───── Supplied records ─────

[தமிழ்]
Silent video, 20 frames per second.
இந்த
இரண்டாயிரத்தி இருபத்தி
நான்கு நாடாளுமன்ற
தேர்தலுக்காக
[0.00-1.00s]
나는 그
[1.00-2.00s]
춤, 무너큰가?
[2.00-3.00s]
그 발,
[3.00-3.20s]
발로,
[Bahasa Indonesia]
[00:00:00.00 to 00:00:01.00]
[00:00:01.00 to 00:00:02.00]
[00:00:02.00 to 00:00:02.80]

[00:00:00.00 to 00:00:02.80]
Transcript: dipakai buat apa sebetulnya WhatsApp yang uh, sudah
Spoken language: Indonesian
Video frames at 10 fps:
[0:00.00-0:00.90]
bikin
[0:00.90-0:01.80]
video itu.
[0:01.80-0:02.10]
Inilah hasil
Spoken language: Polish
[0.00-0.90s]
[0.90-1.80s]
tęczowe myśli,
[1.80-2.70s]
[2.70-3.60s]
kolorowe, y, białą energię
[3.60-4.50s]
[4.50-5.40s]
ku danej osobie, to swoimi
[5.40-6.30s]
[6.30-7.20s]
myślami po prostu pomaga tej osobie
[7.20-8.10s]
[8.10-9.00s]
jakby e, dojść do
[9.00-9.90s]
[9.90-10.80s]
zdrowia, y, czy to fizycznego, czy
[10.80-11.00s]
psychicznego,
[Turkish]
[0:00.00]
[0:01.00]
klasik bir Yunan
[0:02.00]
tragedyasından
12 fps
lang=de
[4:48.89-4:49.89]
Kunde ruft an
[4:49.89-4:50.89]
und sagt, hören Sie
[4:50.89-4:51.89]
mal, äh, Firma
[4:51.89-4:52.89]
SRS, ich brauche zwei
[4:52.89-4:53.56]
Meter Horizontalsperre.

─────

■ Task requirements ■
The entire set of records should be returned exactly.

■ Expected answer ■
[தமிழ்]
Silent video, 20 frames per second.
இந்த
இரண்டாயிரத்தி இருபத்தி
நான்கு நாடாளுமன்ற
தேர்தலுக்காக
[0.00-1.00s]
나는 그
[1.00-2.00s]
춤, 무너큰가?
[2.00-3.00s]
그 발,
[3.00-3.20s]
발로,
[Bahasa Indonesia]
[00:00:00.00 to 00:00:01.00]
[00:00:01.00 to 00:00:02.00]
[00:00:02.00 to 00:00:02.80]

[00:00:00.00 to 00:00:02.80]
Transcript: dipakai buat apa sebetulnya WhatsApp yang uh, sudah
Spoken language: Indonesian
Video frames at 10 fps:
[0:00.00-0:00.90]
bikin
[0:00.90-0:01.80]
video itu.
[0:01.80-0:02.10]
Inilah hasil
Spoken language: Polish
[0.00-0.90s]
[0.90-1.80s]
tęczowe myśli,
[1.80-2.70s]
[2.70-3.60s]
kolorowe, y, białą energię
[3.60-4.50s]
[4.50-5.40s]
ku danej osobie, to swoimi
[5.40-6.30s]
[6.30-7.20s]
myślami po prostu pomaga tej osobie
[7.20-8.10s]
[8.10-9.00s]
jakby e, dojść do
[9.00-9.90s]
[9.90-10.80s]
zdrowia, y, czy to fizycznego, czy
[10.80-11.00s]
psychicznego,
[Turkish]
[0:00.00]
[0:01.00]
klasik bir Yunan
[0:02.00]
tragedyasından
12 fps
lang=de
[4:48.89-4:49.89]
Kunde ruft an
[4:49.89-4:50.89]
und sagt, hören Sie
[4:50.89-4:51.89]
mal, äh, Firma
[4:51.89-4:52.89]
SRS, ich brauche zwei
[4:52.89-4:53.56]
Meter Horizontalsperre.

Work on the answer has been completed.